In the Lighthouse in Glasgow sitting in on Architecture & Design Scotland’s review of planning guidance for Port Dundas, by others.
I spent the next day with HTA looking at what the future might hold, from a marketing perspective. It’s eight years since the last recession started and, crudely, it’s an eight year cycle, so I worry about what might be next.
This is Ben Derbyshire, there’s a sketch of him in the last post. Here he is in oils. Ben has kindly donated to my fundraising for children’s charity Coram. I’m raising money for them as part of cycling from London to Cannes in March, on my way to the MIPIM property conference.
I’ve also painted Dave Bullock, MD of Compendium.

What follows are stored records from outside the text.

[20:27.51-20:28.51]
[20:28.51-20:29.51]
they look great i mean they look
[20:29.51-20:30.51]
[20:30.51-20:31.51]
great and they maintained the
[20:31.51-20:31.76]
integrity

Dave has also generously sponsored me.
If you’d like to sponsor me the fundraising page is here.
Many thanks to Ben and Dave and for all other contributions.

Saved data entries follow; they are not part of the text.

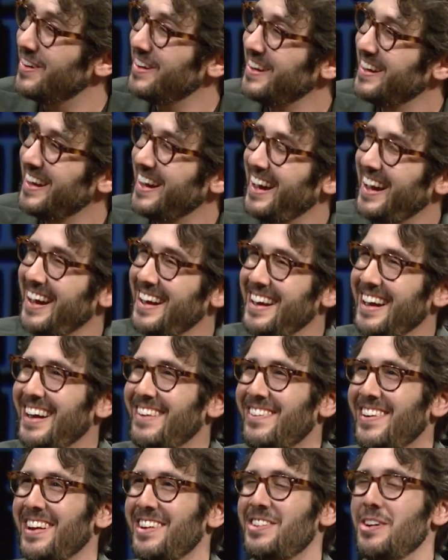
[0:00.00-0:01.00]
Oh. I, I,
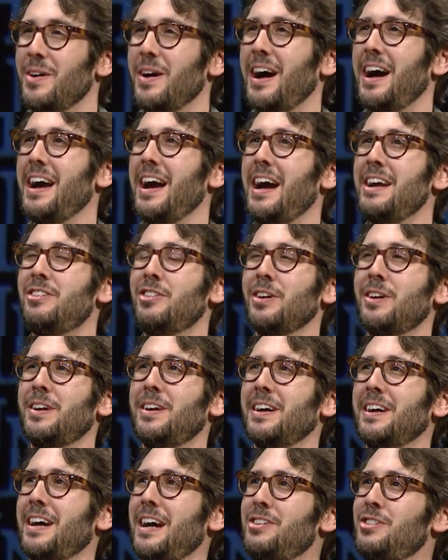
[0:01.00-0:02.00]
wanted to. I, I took
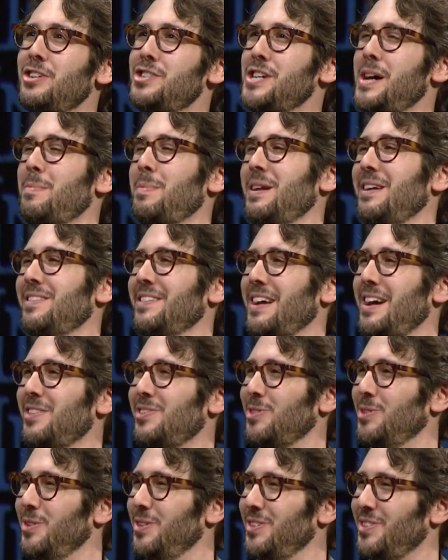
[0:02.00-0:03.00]
uh, I took Japanese in high
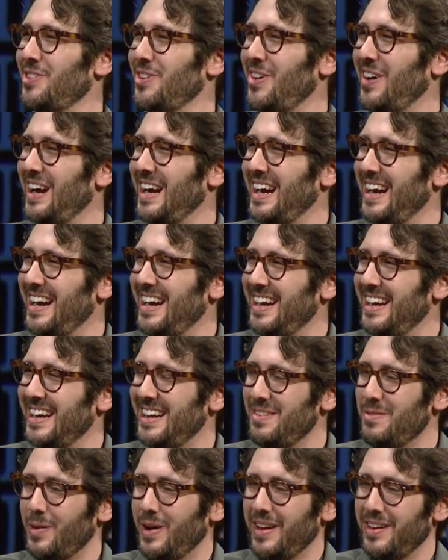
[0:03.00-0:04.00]
school, so I, I
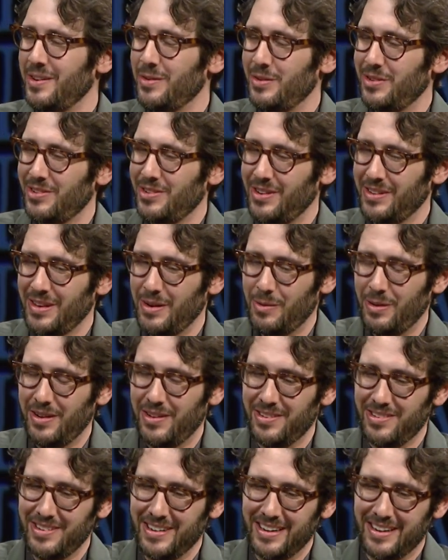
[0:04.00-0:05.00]
had wanted. There was a song that I wanted
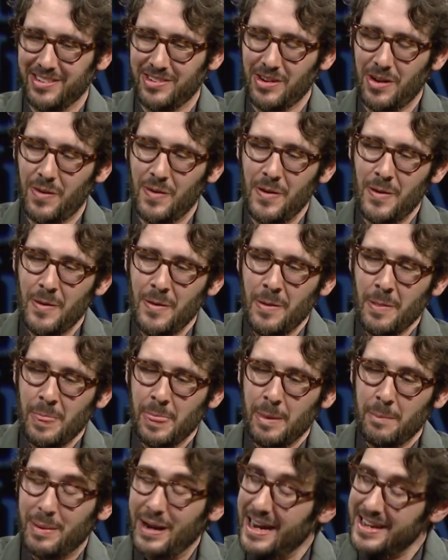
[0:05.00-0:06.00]
to sing, and so,
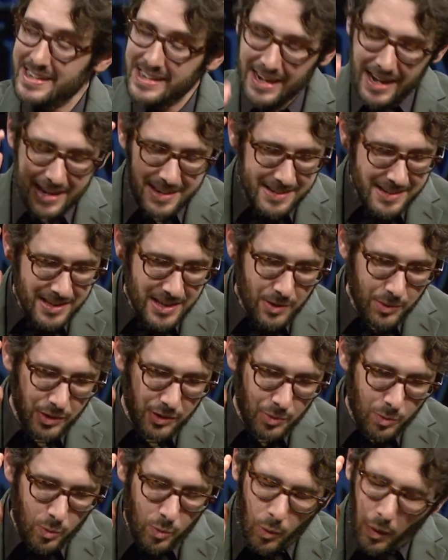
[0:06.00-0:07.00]
but I did. I did. There
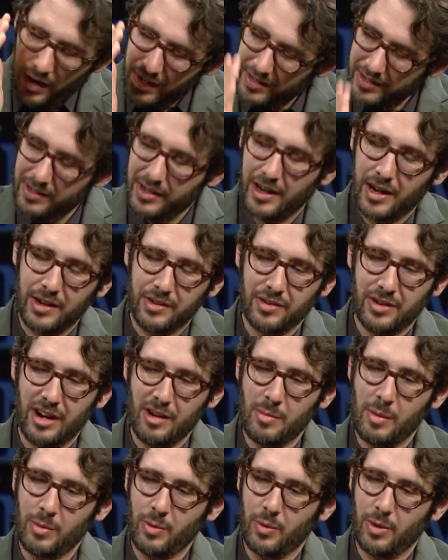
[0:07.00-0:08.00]
was one concert I
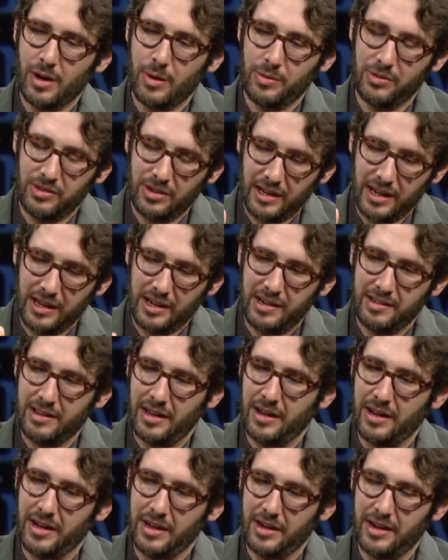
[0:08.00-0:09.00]
remember where I was singing in
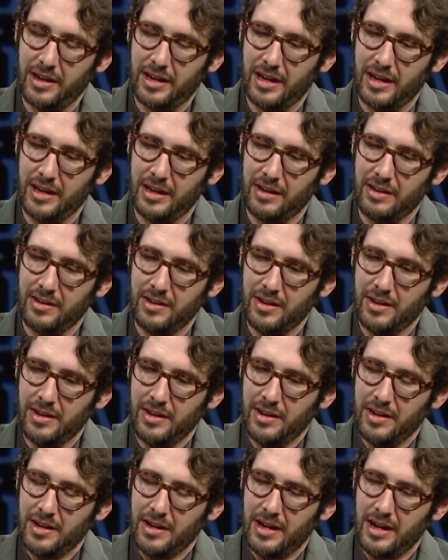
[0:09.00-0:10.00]
Italian, and
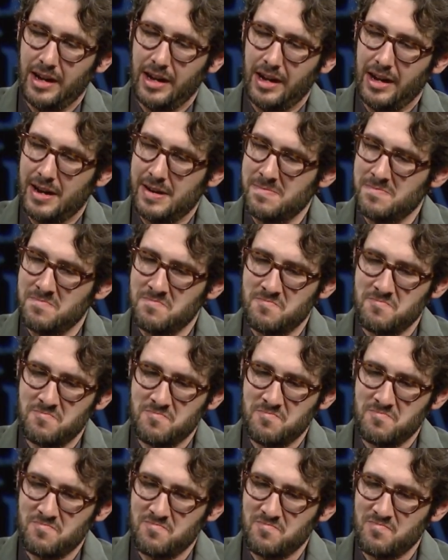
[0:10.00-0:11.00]
um,
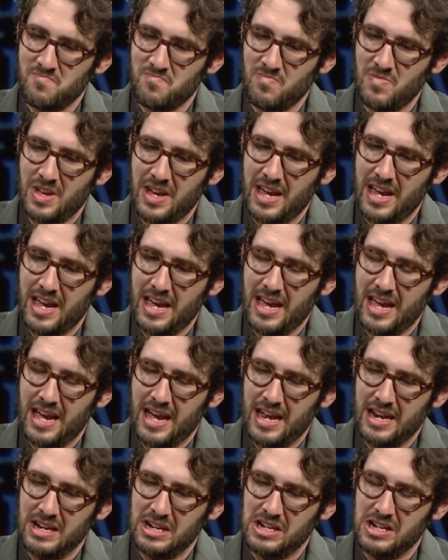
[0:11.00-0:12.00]

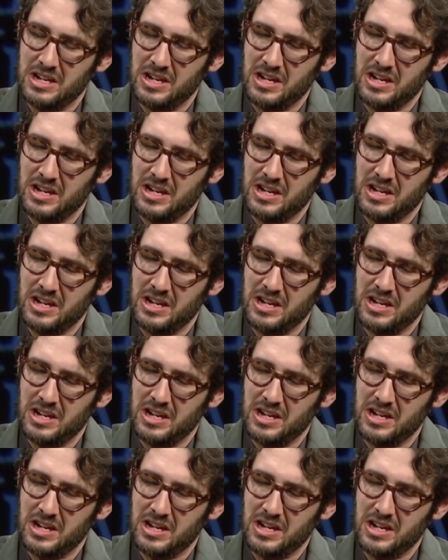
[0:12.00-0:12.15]
and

We spend a lot of time in each others’ company so it’s nice to draw them from time to time, just to see them in a different way.
The last event of the break, my dad’s 88th birthday.
New years day, a brass band in the livingroom.
Angus visited from France.
Catching up with old school pals in Dunfermline. The same as we were, a little more tired but a little better at communication.
Innes hid behind the sofa for the Queen’s speech.
Fun box was fun.
The only person on a plane to London City the week before Christmas.
Actually these are the things I did in between riding the bike and painting portraits, in preparation for cycling from London to Cannes in March. I’ll show you the portraits next time.
Over the last year, we’ve had Mike Hopkins coming in to train our management team in a few useful techniques. We’re a business run by designers so it’s good to hear how the professionals do it. Contrary to popular perception (big egos/ sensitive souls) designers don’t really need to be treated all that carefully but they are good at questioning the conventional route. Mike has a straightforward style, telling our creative team what he thinks, and this is going down well.
Getting a great guided tour around the first bespoke build-to-rent building in the UK, for be:here.
Fraser and Isla have expertise too. Here they are showing two year old Ellan some advanced present unwrapping skills.
A man in a stripy jersey watching his kid at swimming lessons.
Julie watching the tennis and working out how we’ll get the boiler fixed. We moved into a house in the winter and the boiler burst. It now appears this happens to pretty much everyone.
Maybe the 25% of the population who’d consider buying a new house have got it right?
Fraser is learning to play tennis. I drew Isla watching him, then she drew him, and titled it.
At an office CPD, on lighting. Not a bad one. You learn more, obviously, from seeing the things skilled designers (and their visionary clients) have actually built than you do from watching Powerpoint.
Edinburgh has an extensive stock of ageing bungalows with big back gardens and they’re gradually being bought up by young families. A roster of talented local architects can transform them by taking a bit of back garden and building the kind of bright and open living space people are after these days. Few are as lofty and light as friends Asa & Daniel’s one, by David Blaikie.
Innes (and me), learning to be gardeners.
The Land Art Generator Initiative combines art, urban design and sustainable energy. We are working on a site in Glasgow that is the subject of a current LAGI competition so I went along to see if I could answer any of the queries for the competing teams and their advisors.
I look forward to seeing the ideas for Glasgow in January. Previous submissions are here.
Thursday: an enjoyable evening looking at the sketches entered in the Denis Mason-Jones sketching competition, in Leeds.
Tuesday: speaking at the Residential Investment Conference 2015. It was held underground, and the lecture theatre style benches glowed red. I tried not to be too distracted.
Monday night: watching ideas for getting one million more homes into the outer London boroughs, Pecha Kucha style at the NLA.
Saturday: more relaxed time spent in Edinburgh.
If you want a meeting room with a view try the 6th floor of the Lighthouse, on Mitchell Lane in Glasgow.
Last month I gave a talk at the London Sketch Club about the benefits of keeping a sketch book. They were nice enough to invite me back to their life drawing class. I used to do a bit of life drawing, as a result of studying architecture for a while in Strasbourg. At Strathclyde they had taught me to draw by looking at tomato crates and piles of stools. In France they taught drawing by looking at a model. The first few look like Godzilla but it’s the fastest way to improve your skills.
I had a great time: thanks to Mark Prizeman for inviting me.
At the dinner afterwards, I enjoyed meeting Violet Ryder, who’s father I remember from an eighties pop group.
‘We were so in phase
In our dance hall days
We were cool on craze
When I, you and everyone we knew
Could believe, do, and share in what was true’Wang Chung, Dance Hall Days, of course!Sitting looking at Wallis Gilbert and Partners’ exuberant Glaxo Building. They designed the more famous Hoover Building, but this one certainly has panache. A streamlined base course, as if from the pen of Raymond Loewy . I hope we can do something great with it.